[Stored items]
--- START ---
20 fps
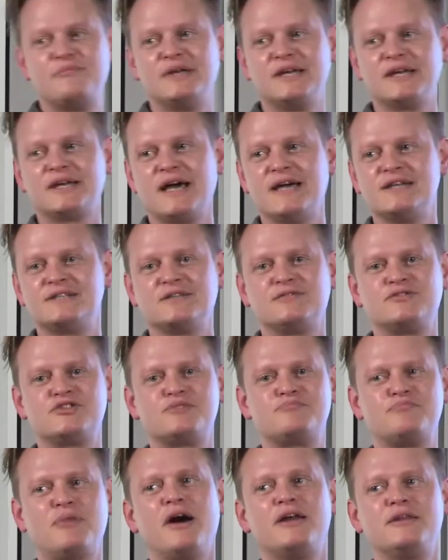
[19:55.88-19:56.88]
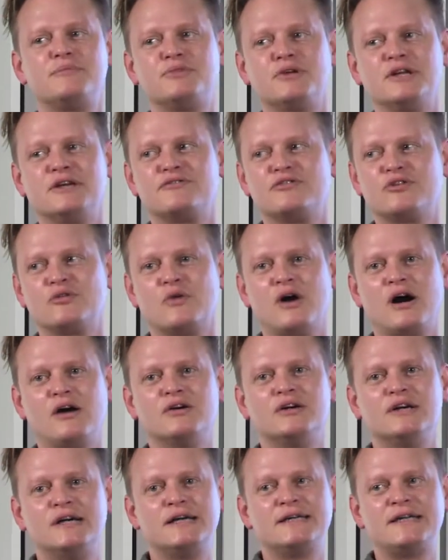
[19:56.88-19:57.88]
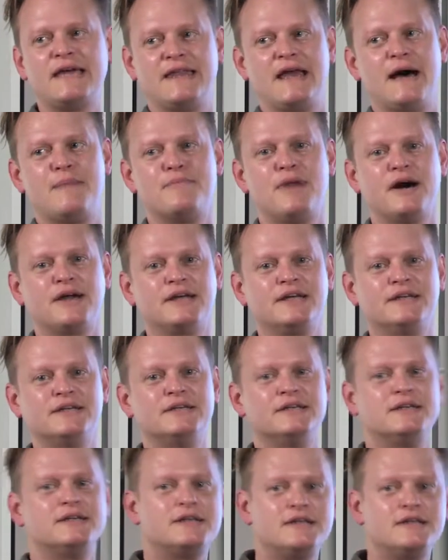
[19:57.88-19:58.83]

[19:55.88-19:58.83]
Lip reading: have been a case of just bite the bullet for a while, get that money,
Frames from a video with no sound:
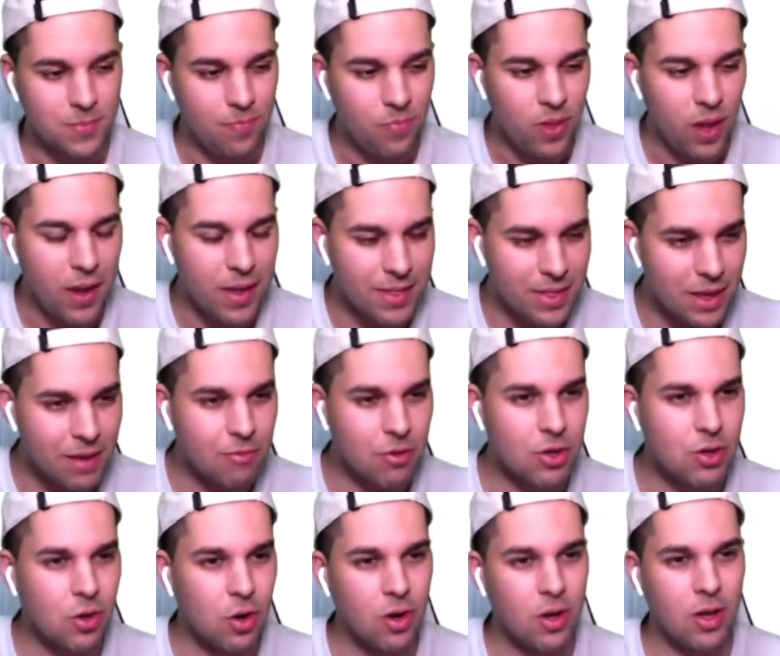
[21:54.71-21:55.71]
And they were
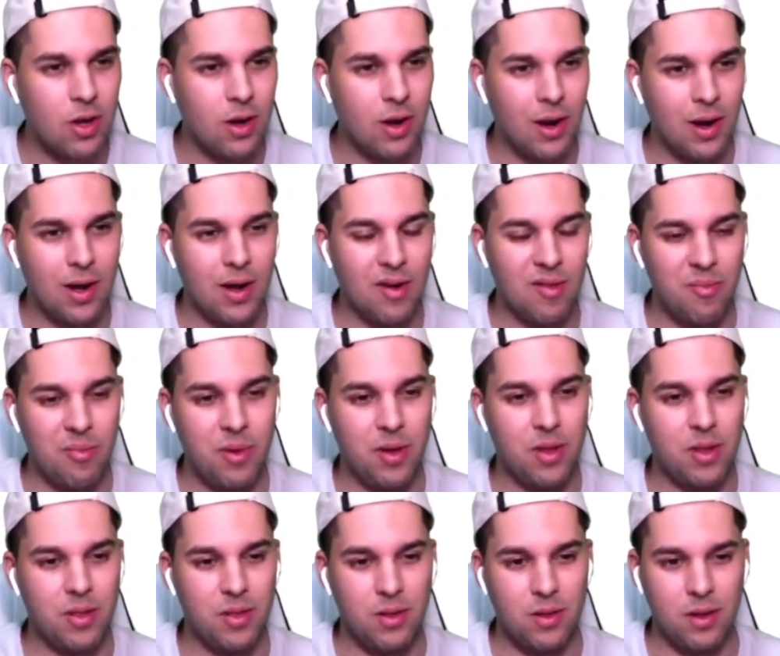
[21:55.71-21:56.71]
talking a lot
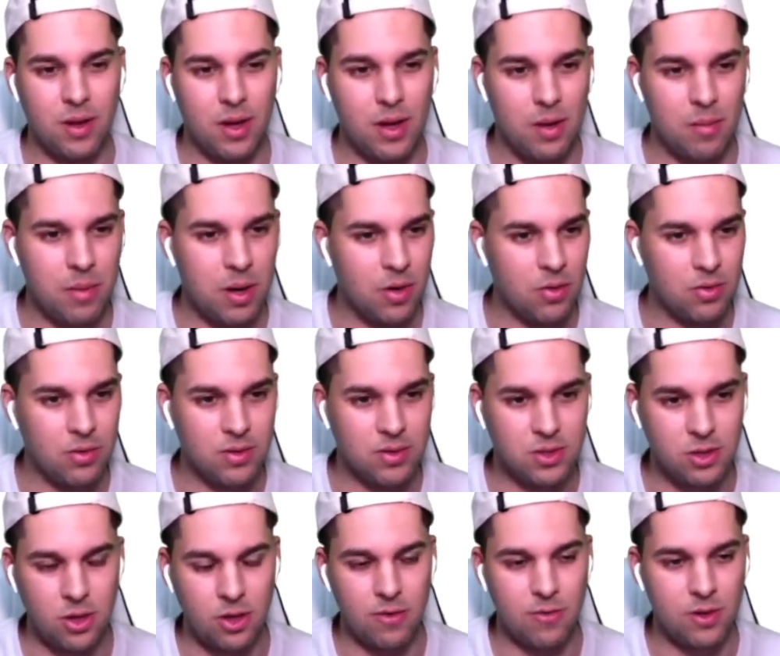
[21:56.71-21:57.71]
about
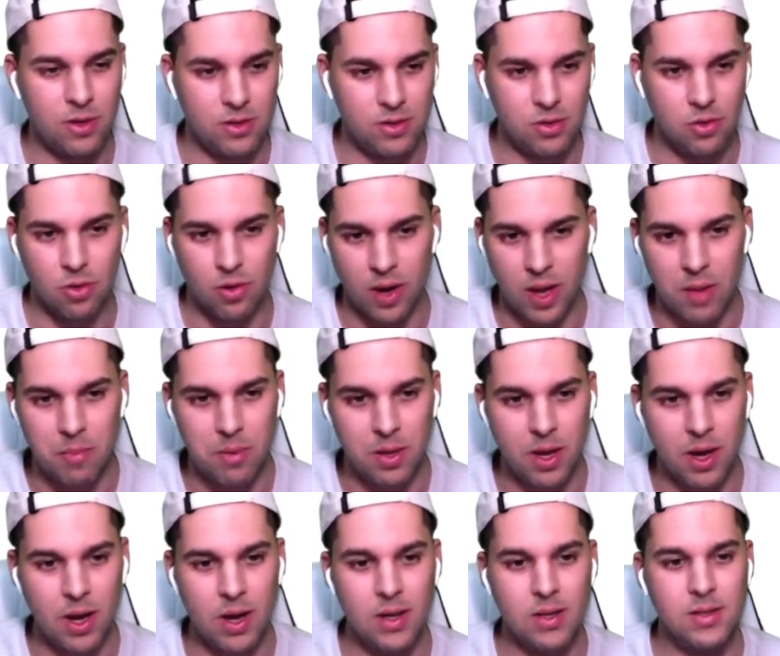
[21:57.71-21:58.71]
servers or
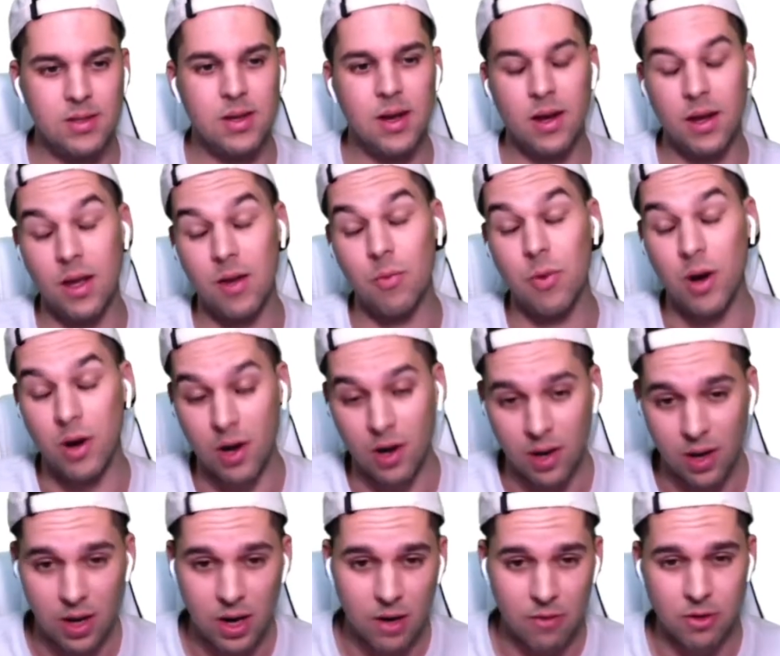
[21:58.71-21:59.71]
APIs. Again, we are going to
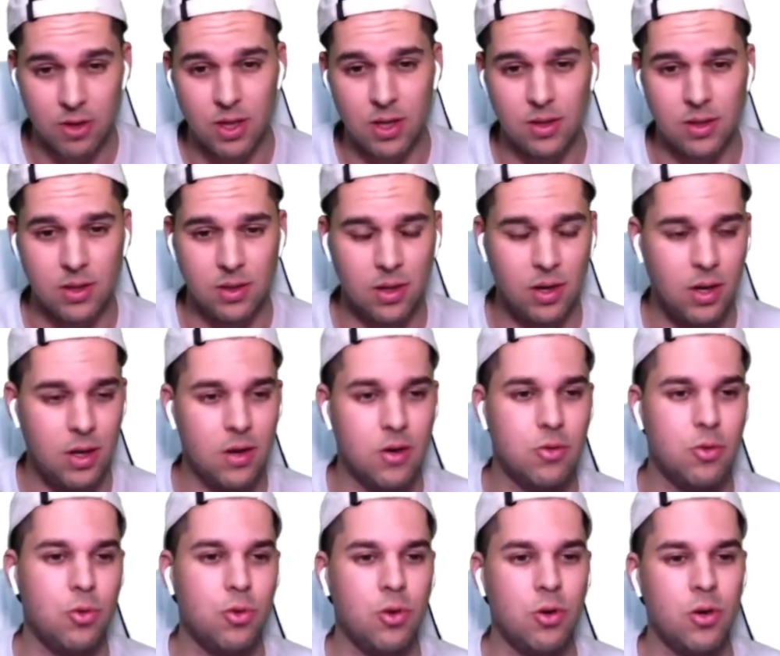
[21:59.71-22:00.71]
cover that in the later
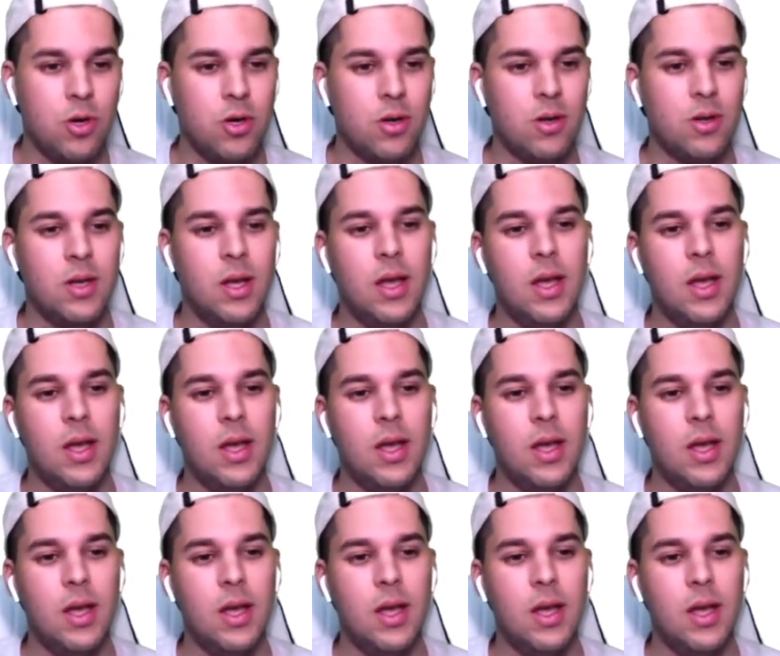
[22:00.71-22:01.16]
tutorial.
--- END ---
Task — From the line that contains "[21:54.71-21:55.71]" to the last line of the records above, copy each line exactly, both ends included, and leave the pictures out.

Task answer —
[21:54.71-21:55.71]
And they were
[21:55.71-21:56.71]
talking a lot
[21:56.71-21:57.71]
about
[21:57.71-21:58.71]
servers or
[21:58.71-21:59.71]
APIs. Again, we are going to
[21:59.71-22:00.71]
cover that in the later
[22:00.71-22:01.16]
tutorial.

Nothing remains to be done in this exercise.